IV – Synthèse, BD, Tome LXVII, Montbrison, 2008.


Si l’on cherche à classer les paroisses objet de notre étude selon l’importance de leur revenu brut, on constate que Saint-Bonnet-le-Courreau arrive en tête avec 973 livres et 8 sols, suivie de Chalmazel 906 livres (alors que, comme nous l’avons vu, le curé Massacrier précisait : mon benefice qui est de l’aveu de tout le monde le plus modique du voisinage), Saint-Georges-en-Couzan (823 livres et 13 sols) et enfin Saint-Just-en-Bas (738 livres). Les paroisses de la haute vallée du Lignon, d’après leur revenu brut, semblent correspondre à leurs homologues d’autres provinces.
On peut également constater que, proportionnellement parlant, la majorité des revenus provenait de la perception des dîmes ou des portions congrues . Dans la moitié des cas les revenus fonciers et le casuel se partagent la seconde place. Les fondations sont constamment au troisième rang.
Les revenus nets annoncés par les curés étaient de 21 livres 4 sols à Saint-Just-en-Bas, 82 livres et 6 sols à Saint-Georges-en-Couzan, 165 livres 8 sols à Saint-Bonnet-le-Courreau .
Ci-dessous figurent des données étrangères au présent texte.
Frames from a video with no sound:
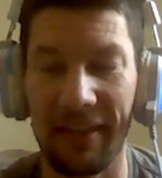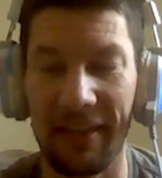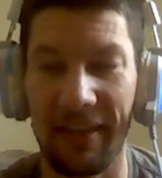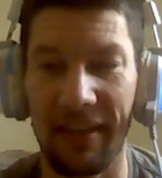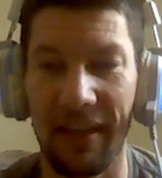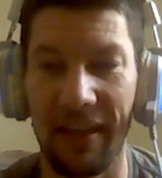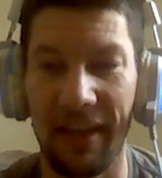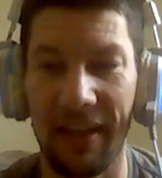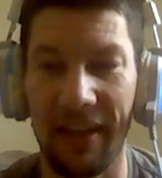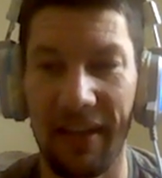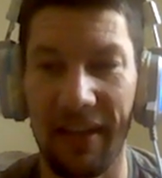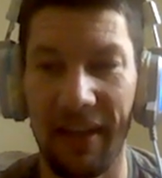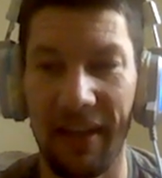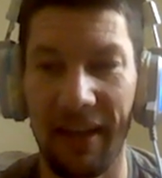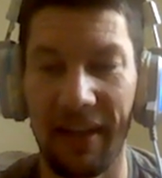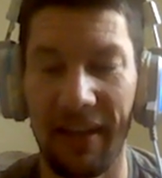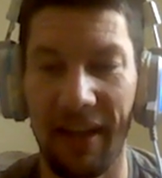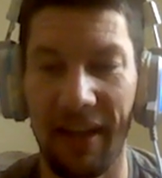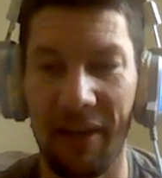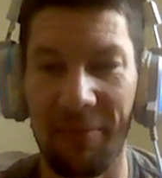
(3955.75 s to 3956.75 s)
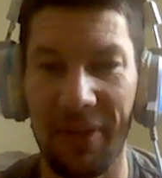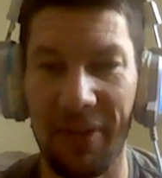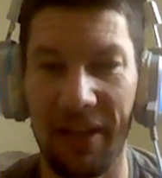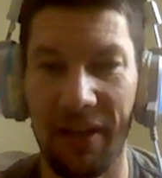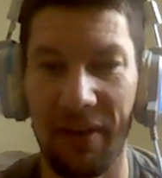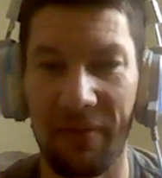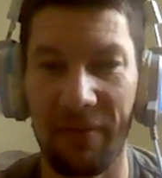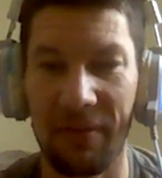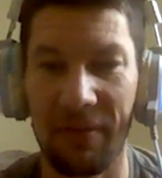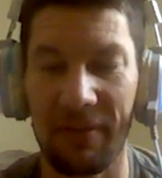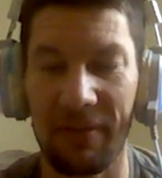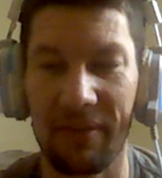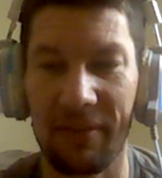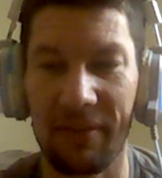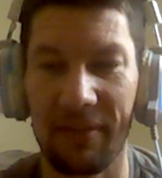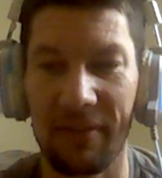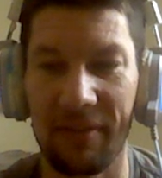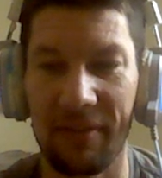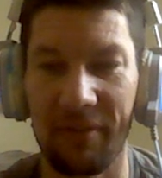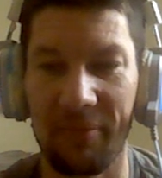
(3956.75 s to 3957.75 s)
You gotta kind of be careful.
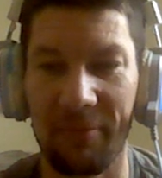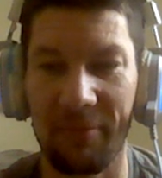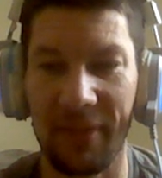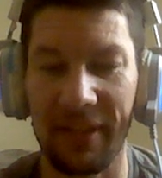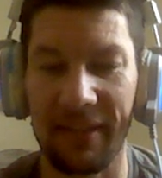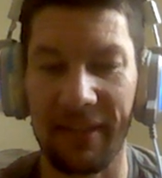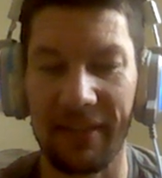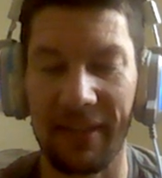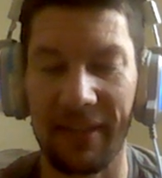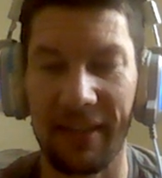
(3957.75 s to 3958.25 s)
But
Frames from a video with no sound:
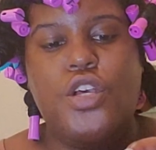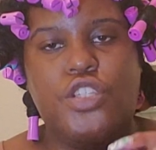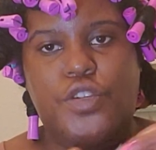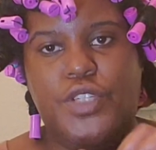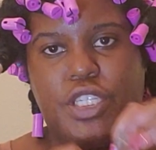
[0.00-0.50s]

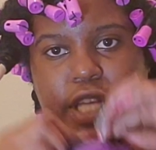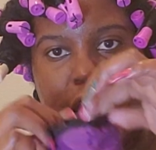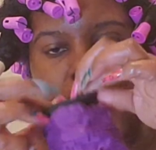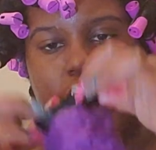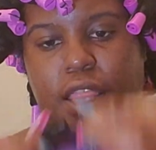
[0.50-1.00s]
So you just
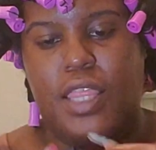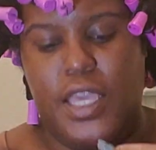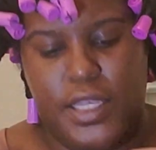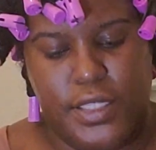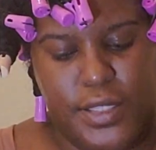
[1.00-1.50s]
take
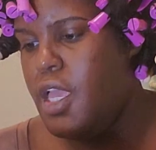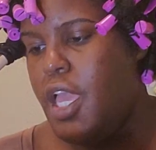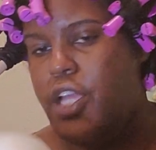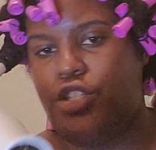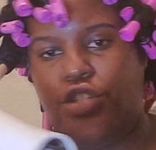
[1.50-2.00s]
this
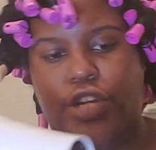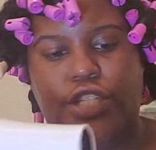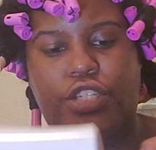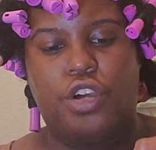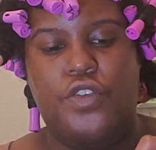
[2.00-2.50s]
and
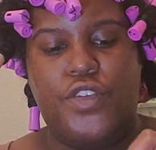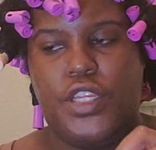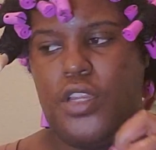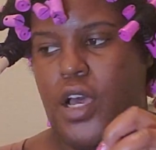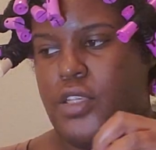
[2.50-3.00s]
stretch it over the
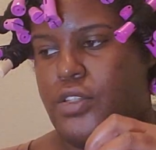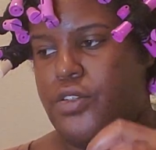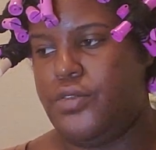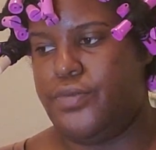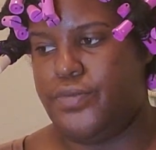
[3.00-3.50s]
nozzle.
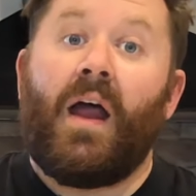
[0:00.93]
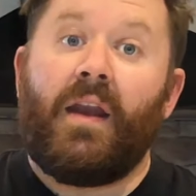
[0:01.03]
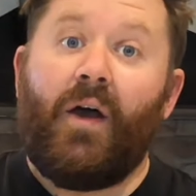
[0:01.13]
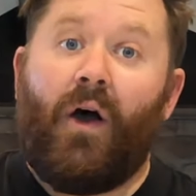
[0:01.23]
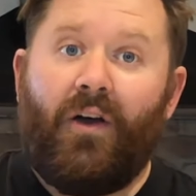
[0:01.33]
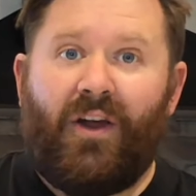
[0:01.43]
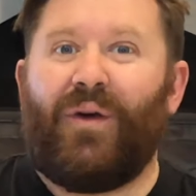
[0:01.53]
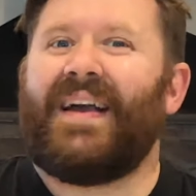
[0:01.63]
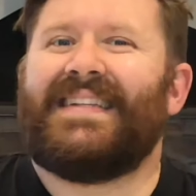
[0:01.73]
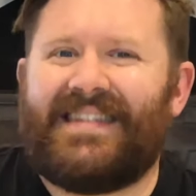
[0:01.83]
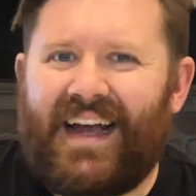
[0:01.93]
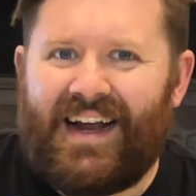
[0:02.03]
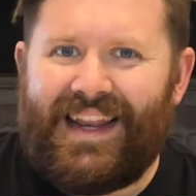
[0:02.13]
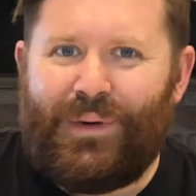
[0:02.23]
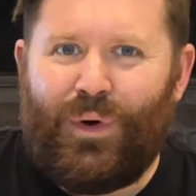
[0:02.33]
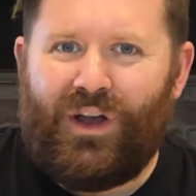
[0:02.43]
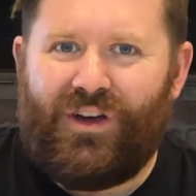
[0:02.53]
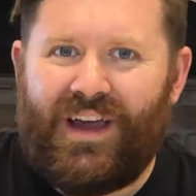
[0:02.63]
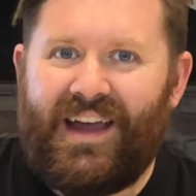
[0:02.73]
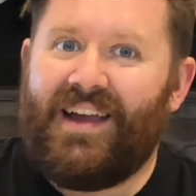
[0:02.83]
Now I know exactly why you're
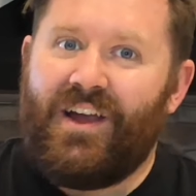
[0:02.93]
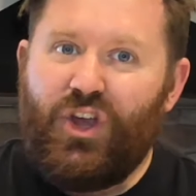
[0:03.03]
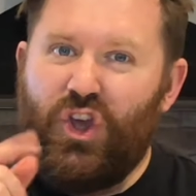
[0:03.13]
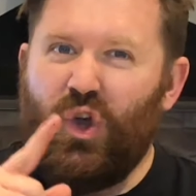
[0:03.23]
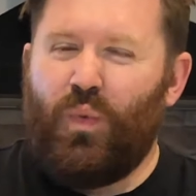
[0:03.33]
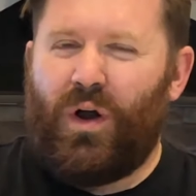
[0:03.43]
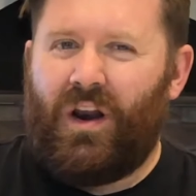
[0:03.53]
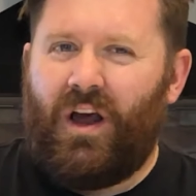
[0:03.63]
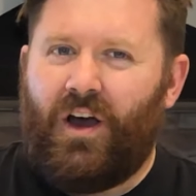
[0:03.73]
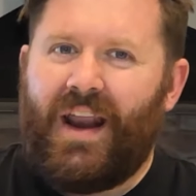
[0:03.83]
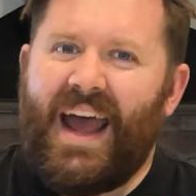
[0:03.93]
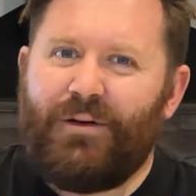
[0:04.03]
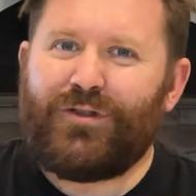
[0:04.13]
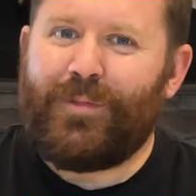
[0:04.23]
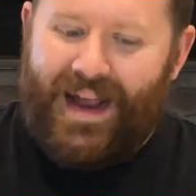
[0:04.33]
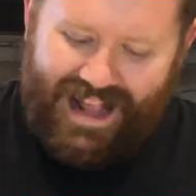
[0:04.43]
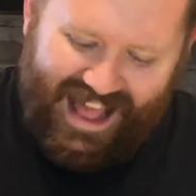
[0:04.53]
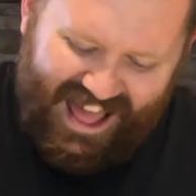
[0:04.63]
here. You want to learn how to make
Il semble que les renseignements donnés par les curés, lors de l’enquête de 1785, puissent paraître suspects quant à leur justesse (avec vraisemblablement une majoration des charges et une minoration des revenus). Ce phénomène semble d’ailleurs être commun à de nombreuses provinces du royaume de France (Anne Zink, pour les Landes et le Sud-Ouest note : Les documents qui permettent d’évaluer les revenus curiaux sont pourtant difficiles à utiliser et parfois même à croire ). Pour corroborer ce sentiment, on notera que si le curé Charlat déclarait un revenu brut de 973 livres et 8 sols en 1785, trois ans plus tôt, le rôle des vingtièmes de cette paroisse indiquait : Le curé se nomme Pierre Charlat, il est à portion congrue neanmoins on estime que son bénéfice vaut 1 500 #. Une baisse de revenus de 526 livres et 12 sols en trois ans semble donc plus que suspecte.
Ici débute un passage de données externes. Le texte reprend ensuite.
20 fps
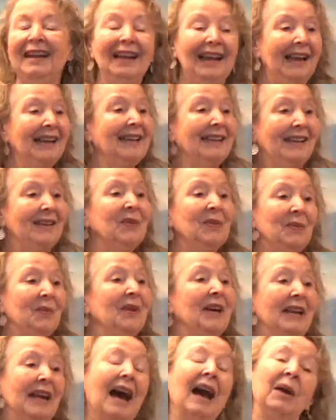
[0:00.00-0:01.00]
And guess
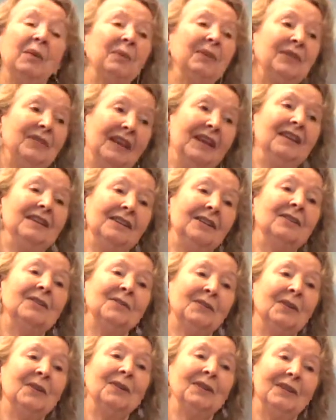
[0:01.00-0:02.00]
what? I was eight
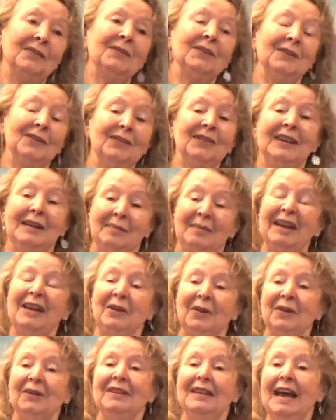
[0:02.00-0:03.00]
years old the first time I
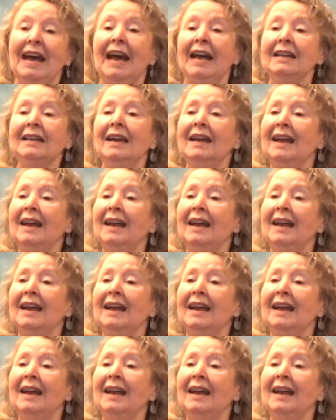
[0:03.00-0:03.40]
heard that.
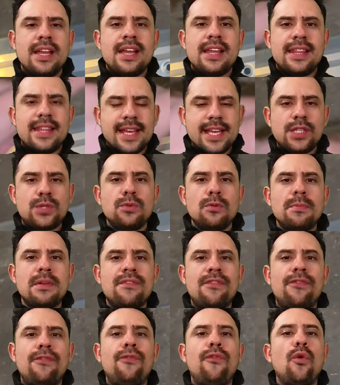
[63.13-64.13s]
This will be
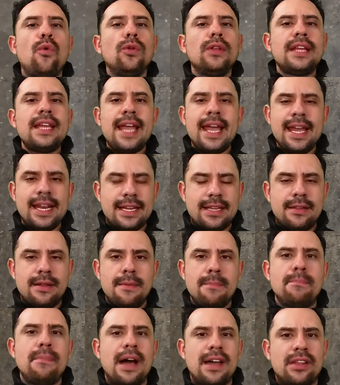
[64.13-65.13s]
fully hidden
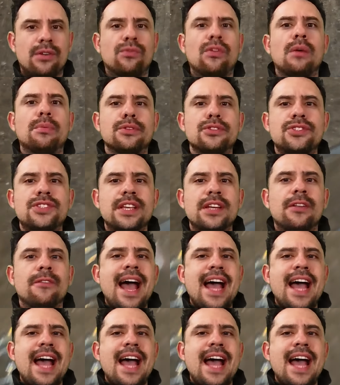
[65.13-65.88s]
by the rubber seal.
Si l’on compare les biens fonciers répertoriés dans ces documents avec les biens d’église vendus en 1791 au titre des biens nationaux, on constate que ces derniers sont bien  plus nombreux que ceux mentionnés dans l’enquête diocésaine de 1785. Cet état de faits tend à renforcer la suspicion que l’on peut avoir quant à l’exactitude des informations données dans ce document.
En outre, la description que firent les curés de leur cadre de vie semble être noircie au maximum. A Chalmazel, le curé Massacrier  mentionne qu’il est obligé d’enseigner des écoliers pour avoir de quoy faire. On notera d’ailleurs que nombre d’éléments avancés dans cette enquête devaient se retrouver quatre ans plus tard dans les cahiers de doléances. Un peu comme le faisaient les assemblées communautaires , les curés de la haute vallée du Lignon espéraient certainement attirer les bonnes grâces de leur hiérarchie par ce procédé.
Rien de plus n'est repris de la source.